Why Python / Pandas?

If you do Search PPC in e-commerce or for clients in the travel industry you know how fast you get to account sizes that go far beyond Excel’s 1 Million rows limit. And even if you are way below that number regarding your keyword portfolio, at some point you might want to analyze data with different segments for device, search network, over weeks, days or even on hourly basis. If your account has only 10.000 keywords with Impressions and you want to do a timeseries analysis on this data for just over the last 10 days, segmented by day then you already get to Excel’s limit’s.

Besides from that, Excel tends to slow down even with less data. Simple calculations can take minutes and Search & Replace runs cell by cell to do a simple operation like “Replace X with Y”. We got used to this taking time just because we don’t know other ways. Many PPC managers complain that their computer is just too slow.

But it is not the computer to blame. It is Excel and its algorithms. The tool is just not made for large-scale PPC operations which could actually be done much better in a real database environment. Excel’s default algorithms are made for an interactive GUI frontend that Excel is. The truth is: If your computer used a different algorithm of working with the data the calculation would speed up by  10 to 1000 times.

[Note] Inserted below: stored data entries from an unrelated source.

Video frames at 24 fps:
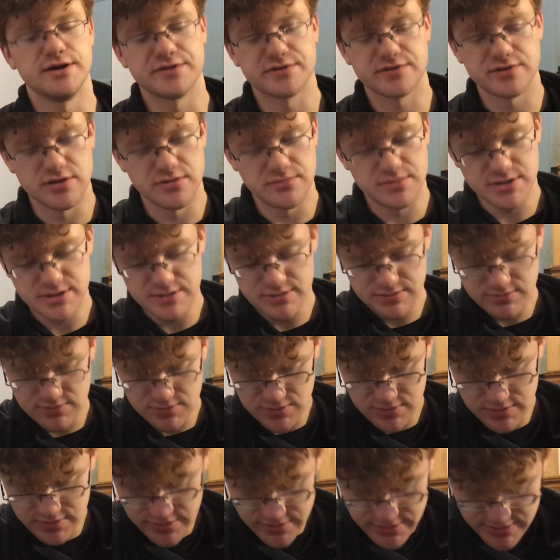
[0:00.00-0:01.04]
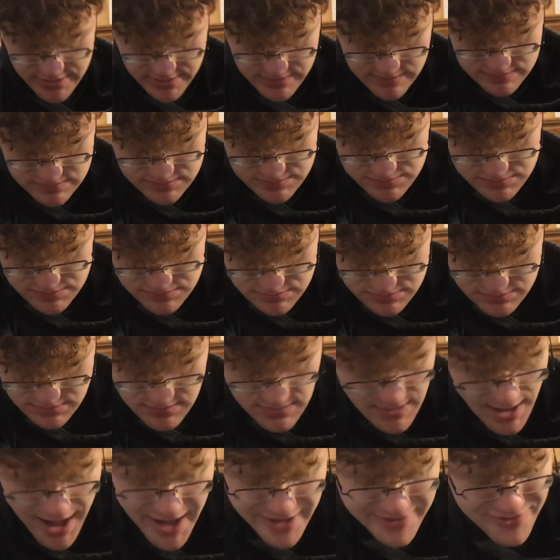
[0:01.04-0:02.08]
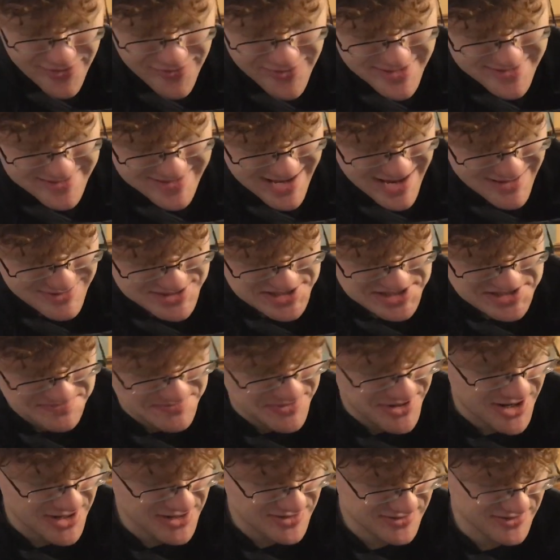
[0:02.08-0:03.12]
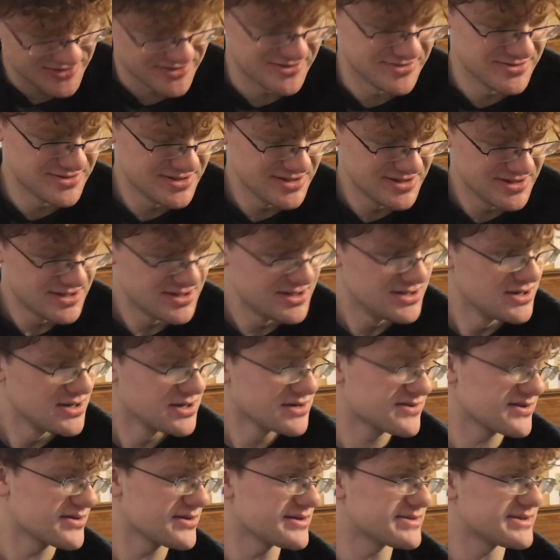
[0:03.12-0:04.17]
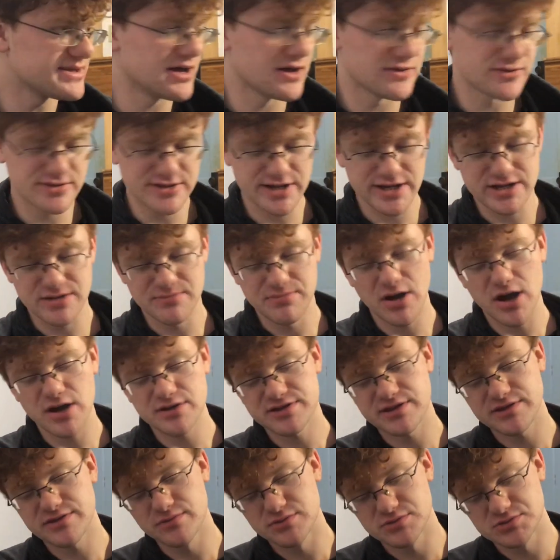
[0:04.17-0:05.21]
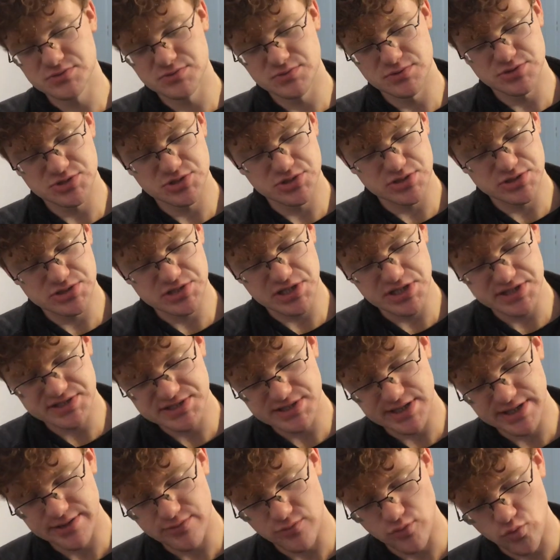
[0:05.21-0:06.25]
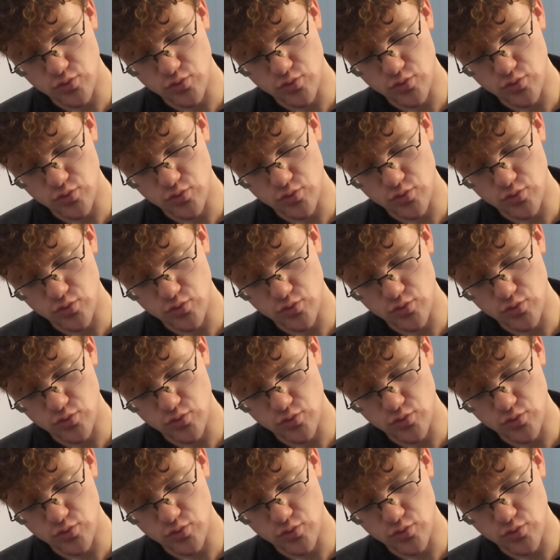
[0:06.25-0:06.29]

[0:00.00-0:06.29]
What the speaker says: It's gonna be really. I don't want to damage this box though. It's unlike the other NECA boxes, which are just like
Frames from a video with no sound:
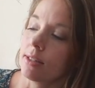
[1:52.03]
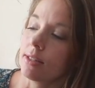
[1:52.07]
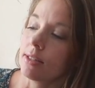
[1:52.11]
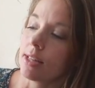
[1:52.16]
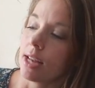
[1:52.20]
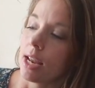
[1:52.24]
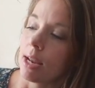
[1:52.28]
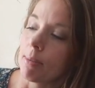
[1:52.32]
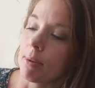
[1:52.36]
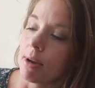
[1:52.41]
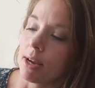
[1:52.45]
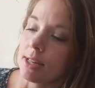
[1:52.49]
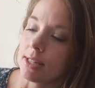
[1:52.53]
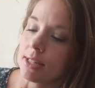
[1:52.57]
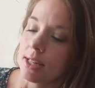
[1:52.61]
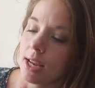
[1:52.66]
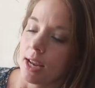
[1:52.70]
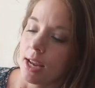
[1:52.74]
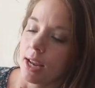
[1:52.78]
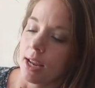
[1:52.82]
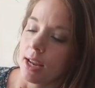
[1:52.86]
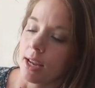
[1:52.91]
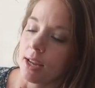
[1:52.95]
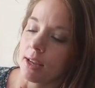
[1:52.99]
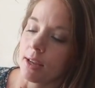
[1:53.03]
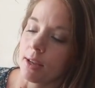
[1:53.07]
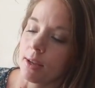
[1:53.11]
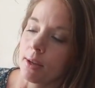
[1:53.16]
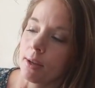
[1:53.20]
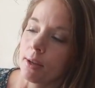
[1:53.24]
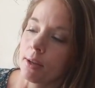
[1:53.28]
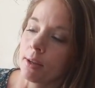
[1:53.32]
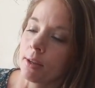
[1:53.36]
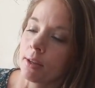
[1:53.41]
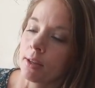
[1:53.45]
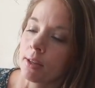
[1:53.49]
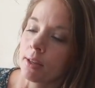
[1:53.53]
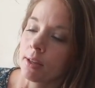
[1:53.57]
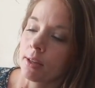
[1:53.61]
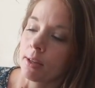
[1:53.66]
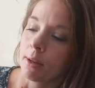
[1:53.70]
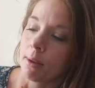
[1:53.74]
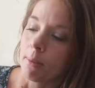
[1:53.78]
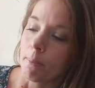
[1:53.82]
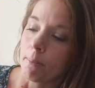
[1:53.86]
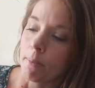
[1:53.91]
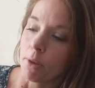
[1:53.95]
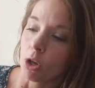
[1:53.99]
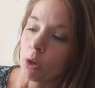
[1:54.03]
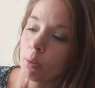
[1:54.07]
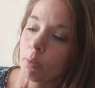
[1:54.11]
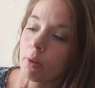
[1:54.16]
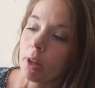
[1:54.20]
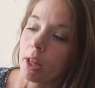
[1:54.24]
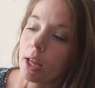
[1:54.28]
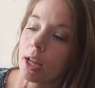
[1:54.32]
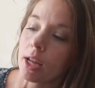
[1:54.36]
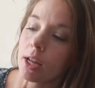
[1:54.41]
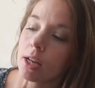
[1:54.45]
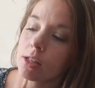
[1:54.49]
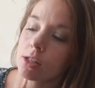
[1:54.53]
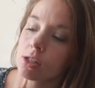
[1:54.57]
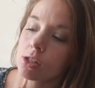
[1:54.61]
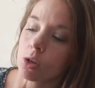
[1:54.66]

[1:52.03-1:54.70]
day-by-day -day meal plan.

The combination of the Python programming language combined with the Pandas library is a very good alternative to working with Excel on large datasets. Python alone would not really help you as you would need to write the necessary code to do all the usual tasks that you handle in Excel now completely from scratch. Probably these would be even slower than Excel. This is where Pandas enters the stage:

pandas is an open source, BSD-licensed library providing high-performance, easy-to-use data structures and data analysis tools for the Python programming language. (Pandas Website)

Critical parts of the code that usually lead to slow performance are witten in “C”. The library is extremely fast. Fast enough for all the tasks you struggle in Excel with.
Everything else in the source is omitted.